Q7: Contours of “testimonial” statements remain unresolved.

The Supreme Court in Crawford expressly left “for another day any effort to spell out a comprehensive definition of ‘testimonial’,” even recognizing that “our refusal to articulate a comprehensive definition in this case will cause interim uncertainty.” Crawford v. Washington, 541 U. S. 36, 68 n.10 (2004). The Crawford Court concluded that the term “testimonial” “applies at a minimum to prior testimony at a preliminary hearing, before a grand jury, or at a former trial; and to police interrogations.” Crawford, 541 U.S. at __.
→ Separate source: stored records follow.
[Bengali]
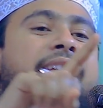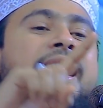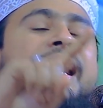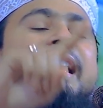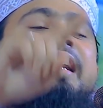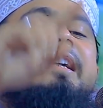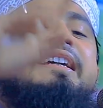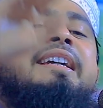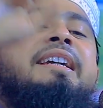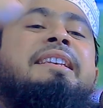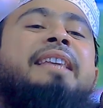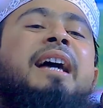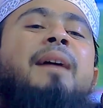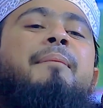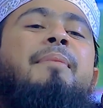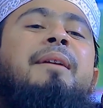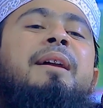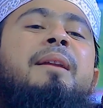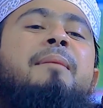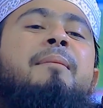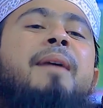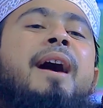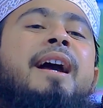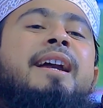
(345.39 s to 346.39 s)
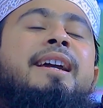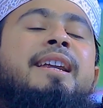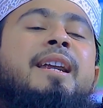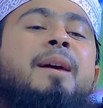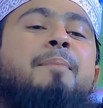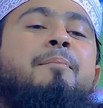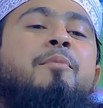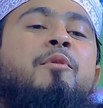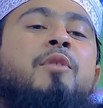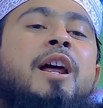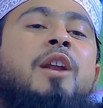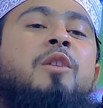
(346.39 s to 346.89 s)
এই কিতাবের বাহিরে
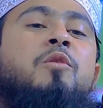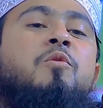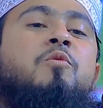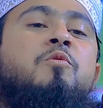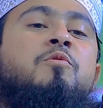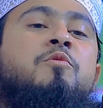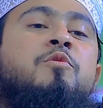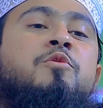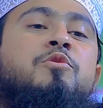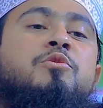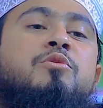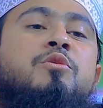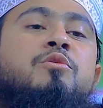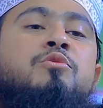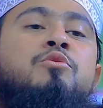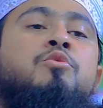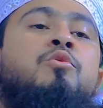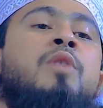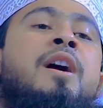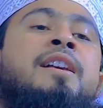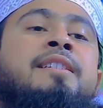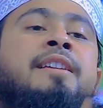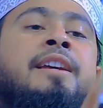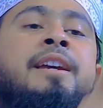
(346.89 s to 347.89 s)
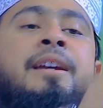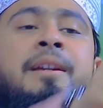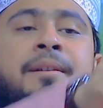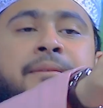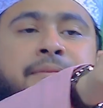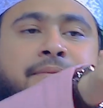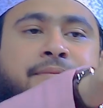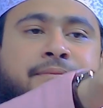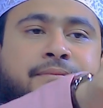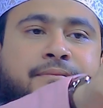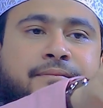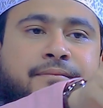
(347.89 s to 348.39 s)
পড়ার কোনো সুযোগ আছে
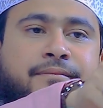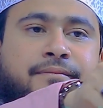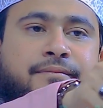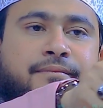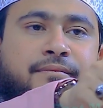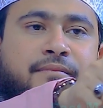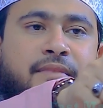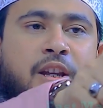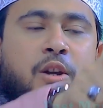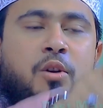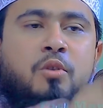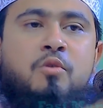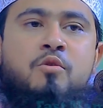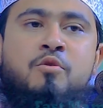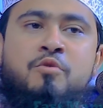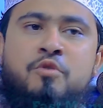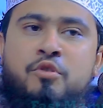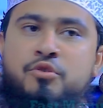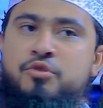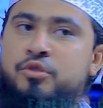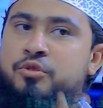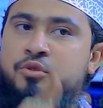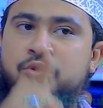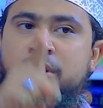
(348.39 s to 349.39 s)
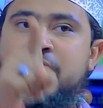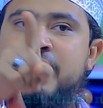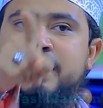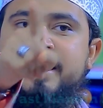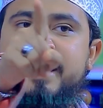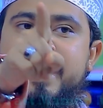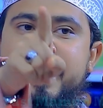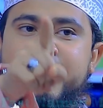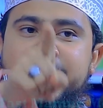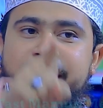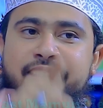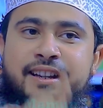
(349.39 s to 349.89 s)
কোনো সুযোগ
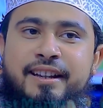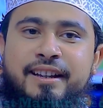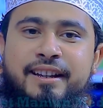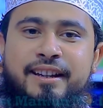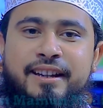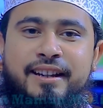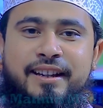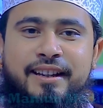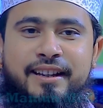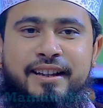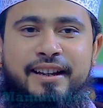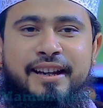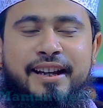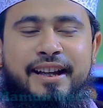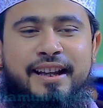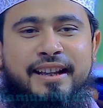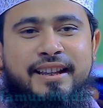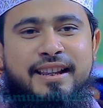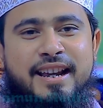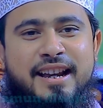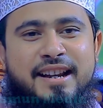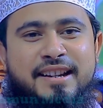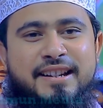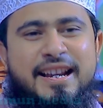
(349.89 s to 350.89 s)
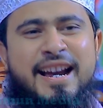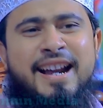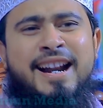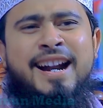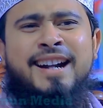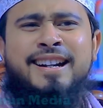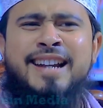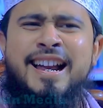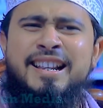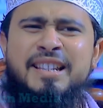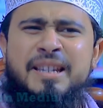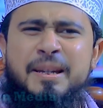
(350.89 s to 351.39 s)
আছে
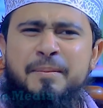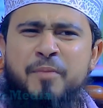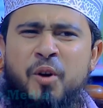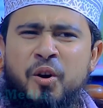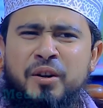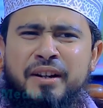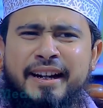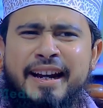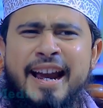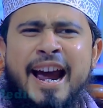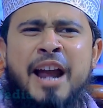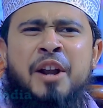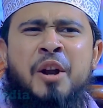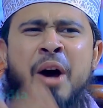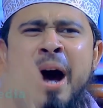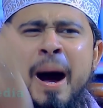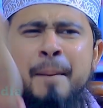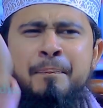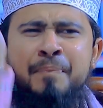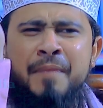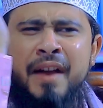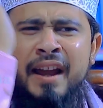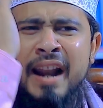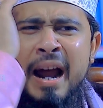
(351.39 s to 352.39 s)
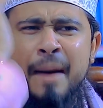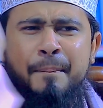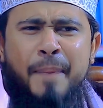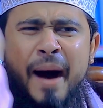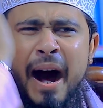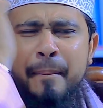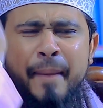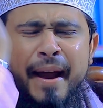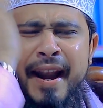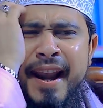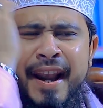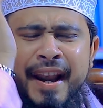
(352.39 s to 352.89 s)
সারাটা জীবন কেন আপনারা
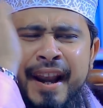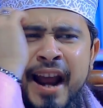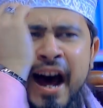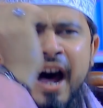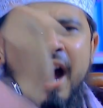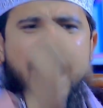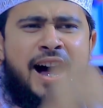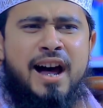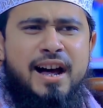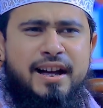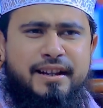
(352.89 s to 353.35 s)
ভাবেন না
Many of the questions concerning the scope of testimonial statements from the landmark ruling in 2004 remain unresolved five years later. Melendez-Diaz did not provide further guidance on the meaning of “testimonial” statements since the Court concluded the certificates of analysis were affidavits, and therefore within the “core class of testimonial statements.” Melendez-Diaz, 557 U. S. at __ (“There is little doubt that the documents at issue in this case fall within the ‘core class of testimonial statements’ thus described. Our description of that category mentions affidavits twice.”) (quoting Crawford, 541 U.S. at 51-52).
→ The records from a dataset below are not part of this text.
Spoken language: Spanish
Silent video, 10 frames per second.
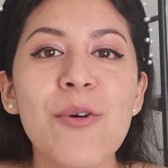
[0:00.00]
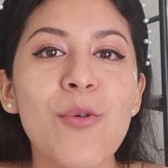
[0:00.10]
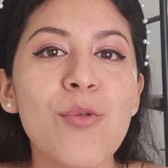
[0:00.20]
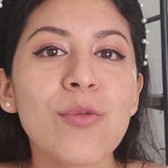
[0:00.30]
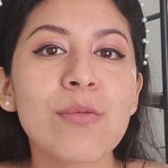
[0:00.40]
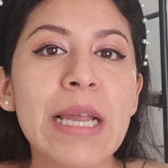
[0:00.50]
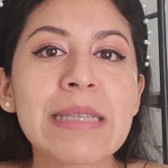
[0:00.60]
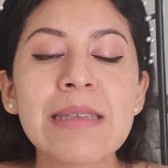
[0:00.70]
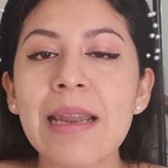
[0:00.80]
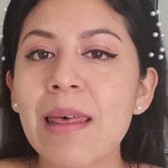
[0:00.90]
una
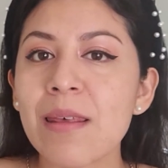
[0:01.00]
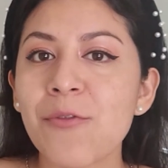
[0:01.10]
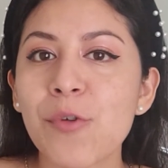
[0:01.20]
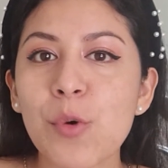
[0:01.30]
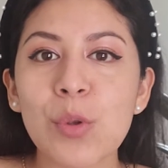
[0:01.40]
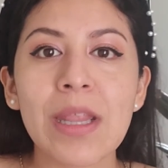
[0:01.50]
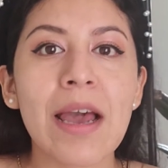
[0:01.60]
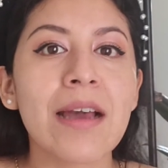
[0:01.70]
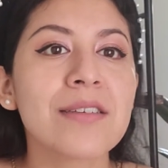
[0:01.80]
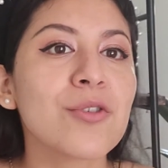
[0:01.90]
ensalada de
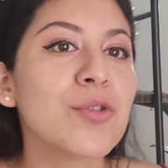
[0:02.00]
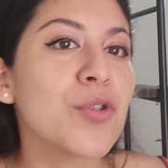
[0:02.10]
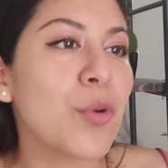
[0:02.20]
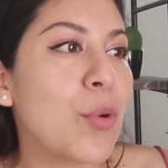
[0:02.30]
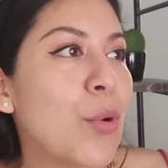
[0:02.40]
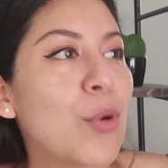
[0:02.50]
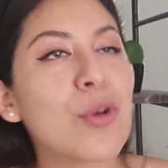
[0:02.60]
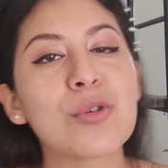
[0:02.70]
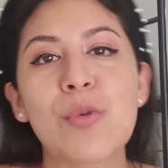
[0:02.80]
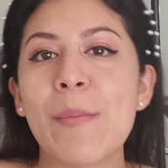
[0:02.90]
frutas con su yogur,
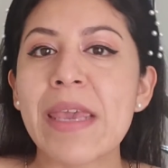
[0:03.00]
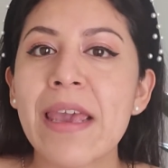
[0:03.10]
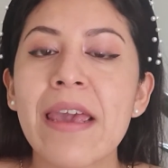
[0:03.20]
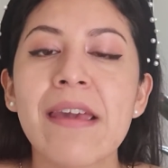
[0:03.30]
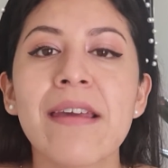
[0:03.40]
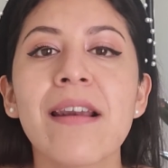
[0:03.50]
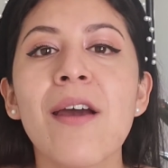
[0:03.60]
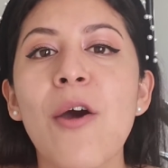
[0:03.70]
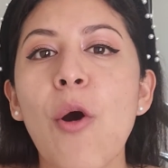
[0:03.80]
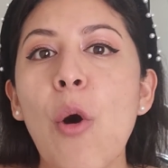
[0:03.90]
con su miel
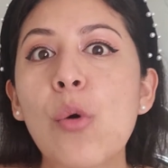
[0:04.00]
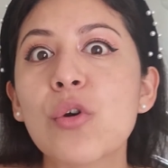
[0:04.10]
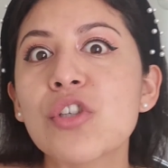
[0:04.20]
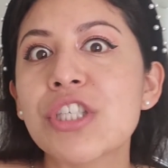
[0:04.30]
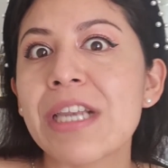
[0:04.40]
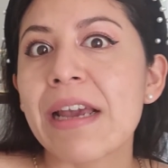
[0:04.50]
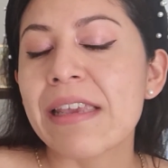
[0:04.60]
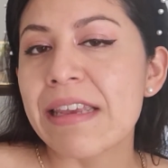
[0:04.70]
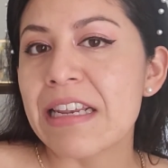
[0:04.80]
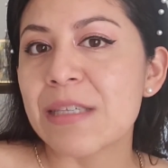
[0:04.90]
o unos
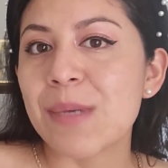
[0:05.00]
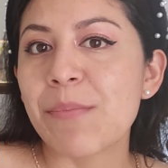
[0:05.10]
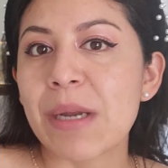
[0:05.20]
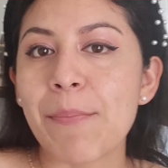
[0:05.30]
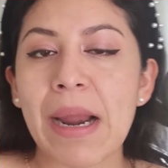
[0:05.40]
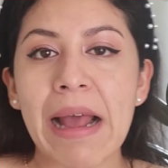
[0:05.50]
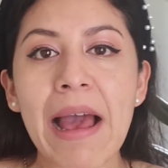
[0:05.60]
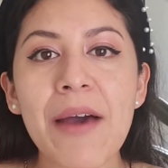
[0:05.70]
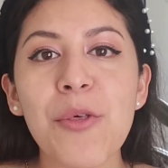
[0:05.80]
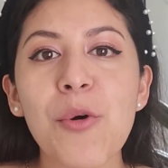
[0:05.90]
chilaquiles bien
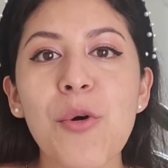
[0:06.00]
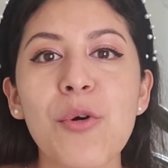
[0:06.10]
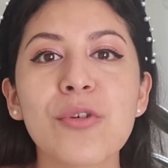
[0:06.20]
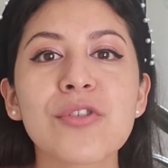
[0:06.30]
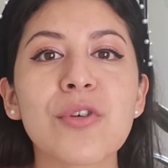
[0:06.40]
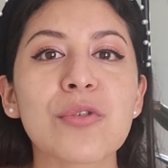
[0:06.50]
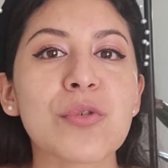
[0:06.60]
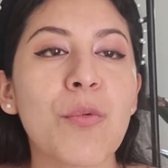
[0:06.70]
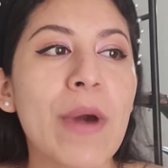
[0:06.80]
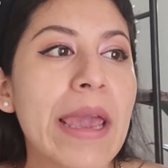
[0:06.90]
preparados, con
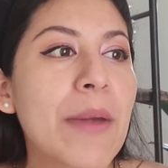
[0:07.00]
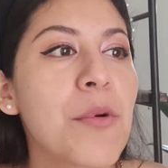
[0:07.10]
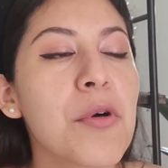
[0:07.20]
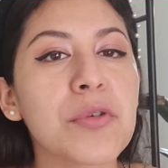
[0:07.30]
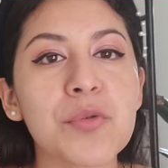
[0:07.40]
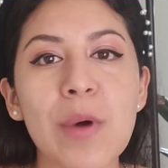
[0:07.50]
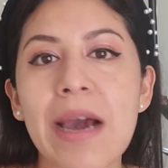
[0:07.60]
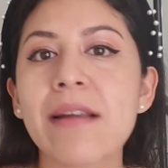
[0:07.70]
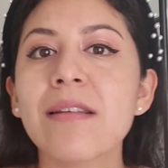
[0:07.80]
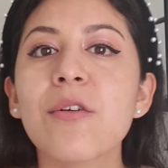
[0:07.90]
su huevo, con su
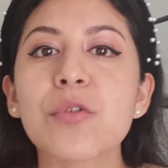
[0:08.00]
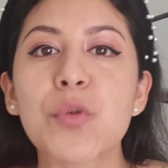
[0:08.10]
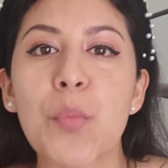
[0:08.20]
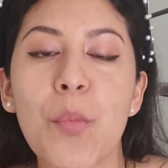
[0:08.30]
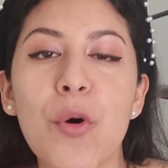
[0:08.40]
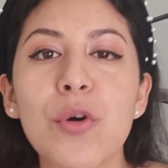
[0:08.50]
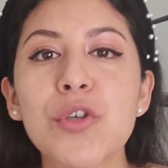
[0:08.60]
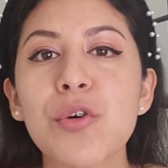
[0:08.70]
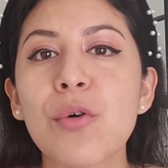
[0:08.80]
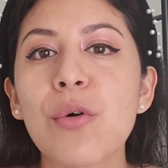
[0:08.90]
carne, con su
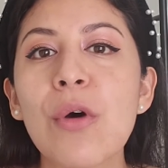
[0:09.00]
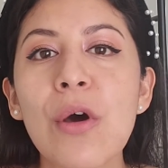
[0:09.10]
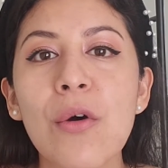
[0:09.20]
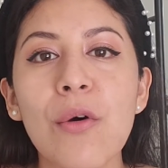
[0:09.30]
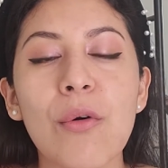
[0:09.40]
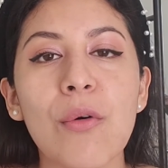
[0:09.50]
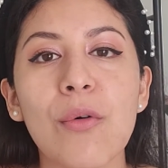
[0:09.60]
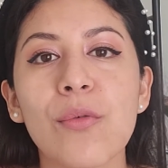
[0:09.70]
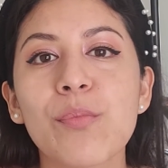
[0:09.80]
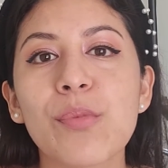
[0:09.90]
pollo
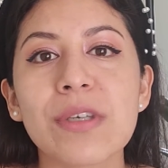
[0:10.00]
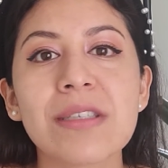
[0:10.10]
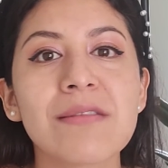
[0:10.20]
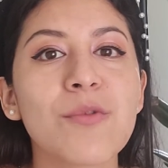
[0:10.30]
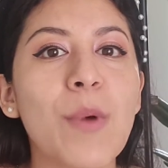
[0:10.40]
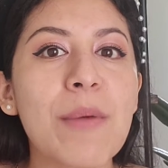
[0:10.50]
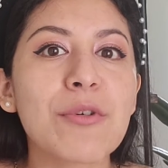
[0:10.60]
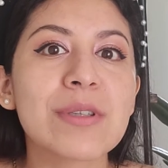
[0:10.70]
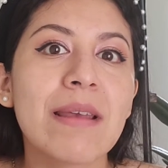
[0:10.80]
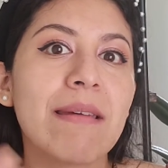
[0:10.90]
o pues
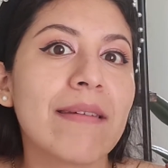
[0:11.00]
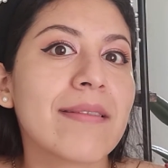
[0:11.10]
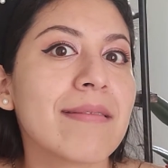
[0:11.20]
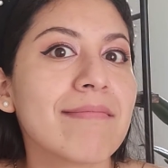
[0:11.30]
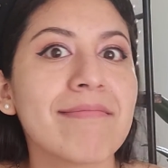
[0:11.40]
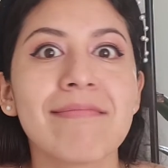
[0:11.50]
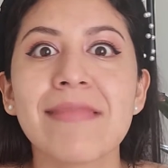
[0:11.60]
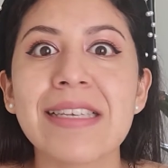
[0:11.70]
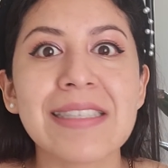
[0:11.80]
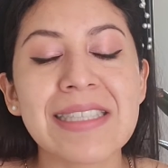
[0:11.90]
huevos de
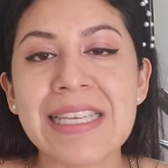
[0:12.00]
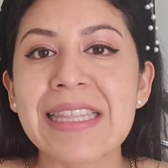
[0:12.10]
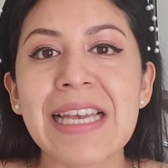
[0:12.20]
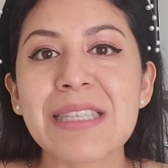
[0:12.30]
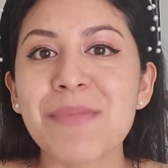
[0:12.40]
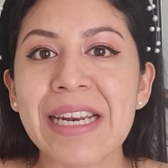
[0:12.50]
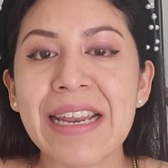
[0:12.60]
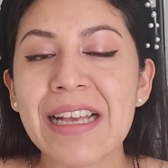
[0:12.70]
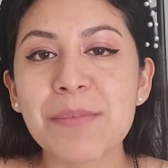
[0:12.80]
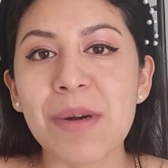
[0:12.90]
distintas
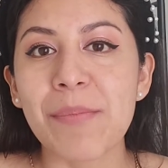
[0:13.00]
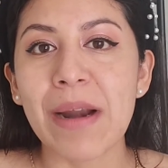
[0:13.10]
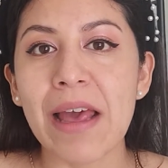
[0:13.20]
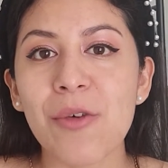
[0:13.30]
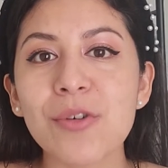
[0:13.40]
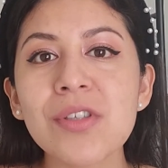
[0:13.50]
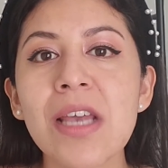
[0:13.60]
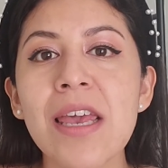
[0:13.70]
maneras preparados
Q8: The impact of Justice Souter’s retirement?

Questions are raised about the future application of the Confrontation Clause by the announced departure of Justice Souter. The alignment of Justices for the majority and dissent was uncommon. The majority opinion, authored by Justice Scalia, was joined by Justices Stevens, Souter, Thomas and Ginsburg. Justice Kennedy authored the dissent, which was joined by Chief Justice Roberts and Justices Breyer and Alito.
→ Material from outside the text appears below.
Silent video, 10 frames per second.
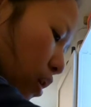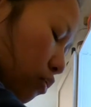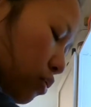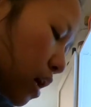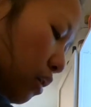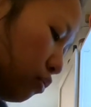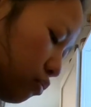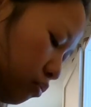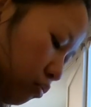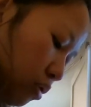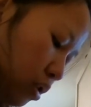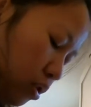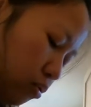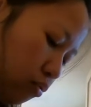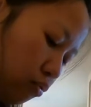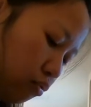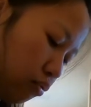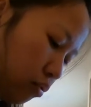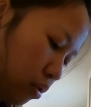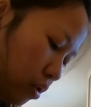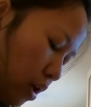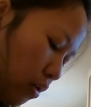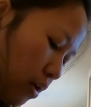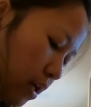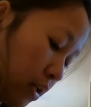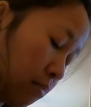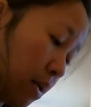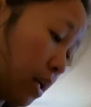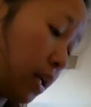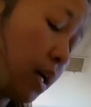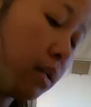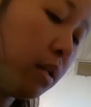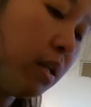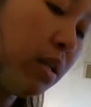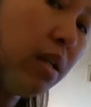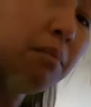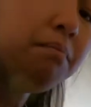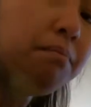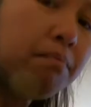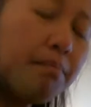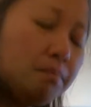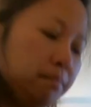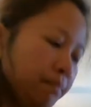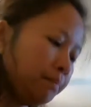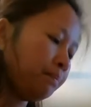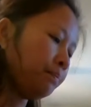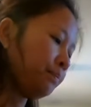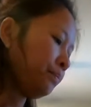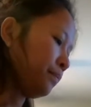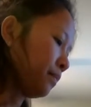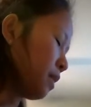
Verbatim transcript: halus-halus gitu kalau yang di Medan kan hmm,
The majority considered the resolution to represent a “rather straightforward application of our holding in Crawford.” Melendez-Diaz, 557 U. S. at __. Since the decision was rendered by the narrowest of margins, and Justice Souter was a member of the majority, what impact will his departure and his replacement have on the Confrontation Clause jurisprudence where the issue is not so “straightforward”? The new Justice, replacing Justice Souter, may help provide clarification or a new direction on Confrontation Clause jurisprudence.

On related issues, which Justice provided the critical fifth vote? Why did it take so long to issue the ruling, after the case was argued and submitted on November 10, 2008? The answers to these questions are unlikely to be known.

Only time will tell as to these preliminary and other questions concerning the application of Melendez-Diaz.